Dataset records:
= Beginning of Section =
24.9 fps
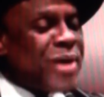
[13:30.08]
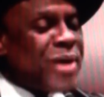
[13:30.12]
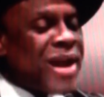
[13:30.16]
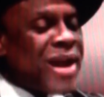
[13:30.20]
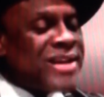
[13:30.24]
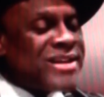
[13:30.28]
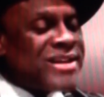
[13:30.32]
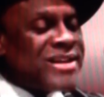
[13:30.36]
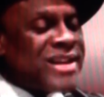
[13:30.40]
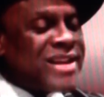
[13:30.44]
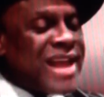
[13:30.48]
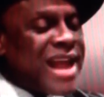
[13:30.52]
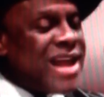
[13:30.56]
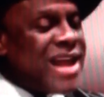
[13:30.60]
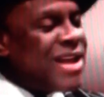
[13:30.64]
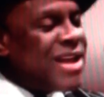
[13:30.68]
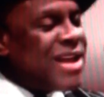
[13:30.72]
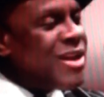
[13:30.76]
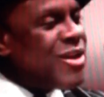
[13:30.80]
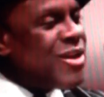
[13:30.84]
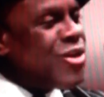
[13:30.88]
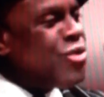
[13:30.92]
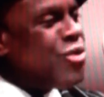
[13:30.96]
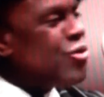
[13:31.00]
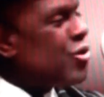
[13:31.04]
prior to that,
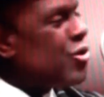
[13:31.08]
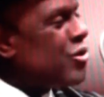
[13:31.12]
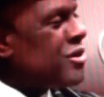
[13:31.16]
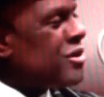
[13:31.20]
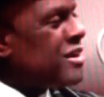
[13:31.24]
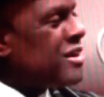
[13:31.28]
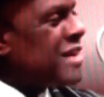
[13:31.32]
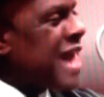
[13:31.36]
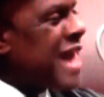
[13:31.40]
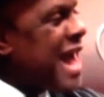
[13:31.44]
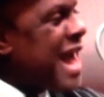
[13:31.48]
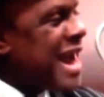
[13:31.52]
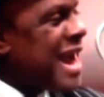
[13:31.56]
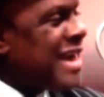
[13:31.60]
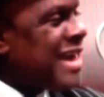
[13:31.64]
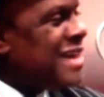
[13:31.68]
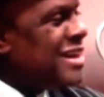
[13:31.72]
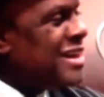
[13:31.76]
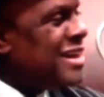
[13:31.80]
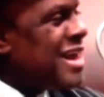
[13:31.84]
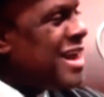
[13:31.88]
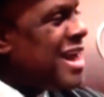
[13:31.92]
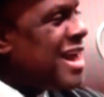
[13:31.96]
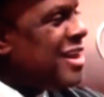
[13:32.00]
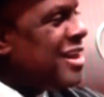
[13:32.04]
you weren't
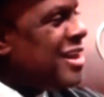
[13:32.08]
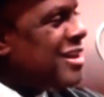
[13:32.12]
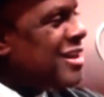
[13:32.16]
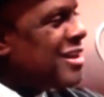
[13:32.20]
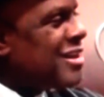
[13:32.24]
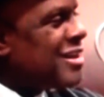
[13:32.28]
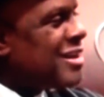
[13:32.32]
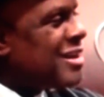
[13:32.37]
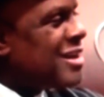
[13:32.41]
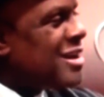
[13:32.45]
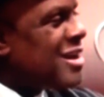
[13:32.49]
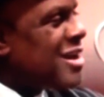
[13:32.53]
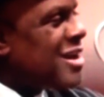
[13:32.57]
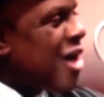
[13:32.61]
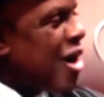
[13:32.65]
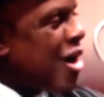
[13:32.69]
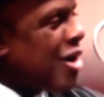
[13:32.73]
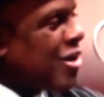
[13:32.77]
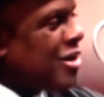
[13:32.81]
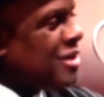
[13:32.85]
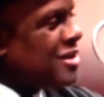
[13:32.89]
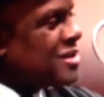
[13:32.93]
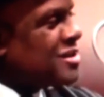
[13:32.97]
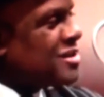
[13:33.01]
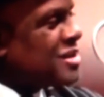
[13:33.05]
nine yet. Right. I was.
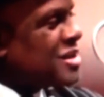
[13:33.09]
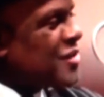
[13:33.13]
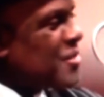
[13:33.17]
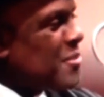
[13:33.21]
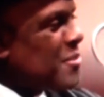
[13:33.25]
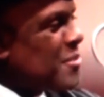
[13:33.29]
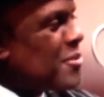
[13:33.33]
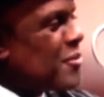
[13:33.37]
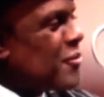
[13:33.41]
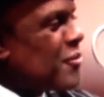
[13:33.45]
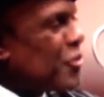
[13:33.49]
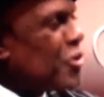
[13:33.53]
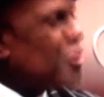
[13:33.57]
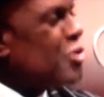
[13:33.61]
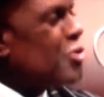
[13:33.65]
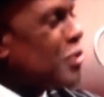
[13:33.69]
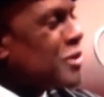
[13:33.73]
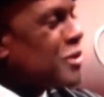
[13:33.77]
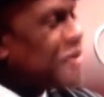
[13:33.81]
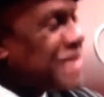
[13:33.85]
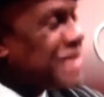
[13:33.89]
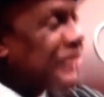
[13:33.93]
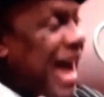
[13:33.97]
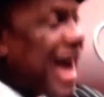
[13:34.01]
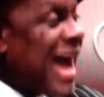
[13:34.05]
Nine. All this stuff happened before you
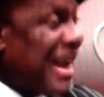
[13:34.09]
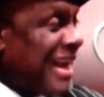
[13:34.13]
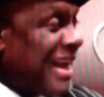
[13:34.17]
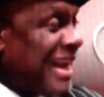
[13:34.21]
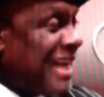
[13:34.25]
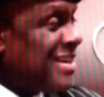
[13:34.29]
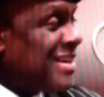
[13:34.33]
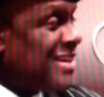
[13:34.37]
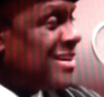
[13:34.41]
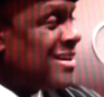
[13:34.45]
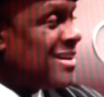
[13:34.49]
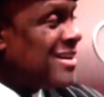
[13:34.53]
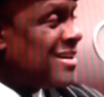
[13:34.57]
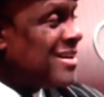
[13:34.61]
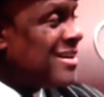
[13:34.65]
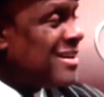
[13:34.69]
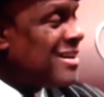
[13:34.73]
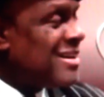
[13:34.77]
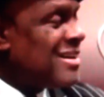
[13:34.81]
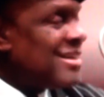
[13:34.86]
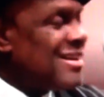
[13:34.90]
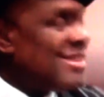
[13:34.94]
were nine. Yes, sir.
= End of Section =
EXERCISE: Return each entry exactly as given. Leave the images out.

ANSWER TO THE EXERCISE:
24.9 fps
[13:30.08]
[13:30.12]
[13:30.16]
[13:30.20]
[13:30.24]
[13:30.28]
[13:30.32]
[13:30.36]
[13:30.40]
[13:30.44]
[13:30.48]
[13:30.52]
[13:30.56]
[13:30.60]
[13:30.64]
[13:30.68]
[13:30.72]
[13:30.76]
[13:30.80]
[13:30.84]
[13:30.88]
[13:30.92]
[13:30.96]
[13:31.00]
[13:31.04]
prior to that,
[13:31.08]
[13:31.12]
[13:31.16]
[13:31.20]
[13:31.24]
[13:31.28]
[13:31.32]
[13:31.36]
[13:31.40]
[13:31.44]
[13:31.48]
[13:31.52]
[13:31.56]
[13:31.60]
[13:31.64]
[13:31.68]
[13:31.72]
[13:31.76]
[13:31.80]
[13:31.84]
[13:31.88]
[13:31.92]
[13:31.96]
[13:32.00]
[13:32.04]
you weren't
[13:32.08]
[13:32.12]
[13:32.16]
[13:32.20]
[13:32.24]
[13:32.28]
[13:32.32]
[13:32.37]
[13:32.41]
[13:32.45]
[13:32.49]
[13:32.53]
[13:32.57]
[13:32.61]
[13:32.65]
[13:32.69]
[13:32.73]
[13:32.77]
[13:32.81]
[13:32.85]
[13:32.89]
[13:32.93]
[13:32.97]
[13:33.01]
[13:33.05]
nine yet. Right. I was.
[13:33.09]
[13:33.13]
[13:33.17]
[13:33.21]
[13:33.25]
[13:33.29]
[13:33.33]
[13:33.37]
[13:33.41]
[13:33.45]
[13:33.49]
[13:33.53]
[13:33.57]
[13:33.61]
[13:33.65]
[13:33.69]
[13:33.73]
[13:33.77]
[13:33.81]
[13:33.85]
[13:33.89]
[13:33.93]
[13:33.97]
[13:34.01]
[13:34.05]
Nine. All this stuff happened before you
[13:34.09]
[13:34.13]
[13:34.17]
[13:34.21]
[13:34.25]
[13:34.29]
[13:34.33]
[13:34.37]
[13:34.41]
[13:34.45]
[13:34.49]
[13:34.53]
[13:34.57]
[13:34.61]
[13:34.65]
[13:34.69]
[13:34.73]
[13:34.77]
[13:34.81]
[13:34.86]
[13:34.90]
[13:34.94]
were nine. Yes, sir.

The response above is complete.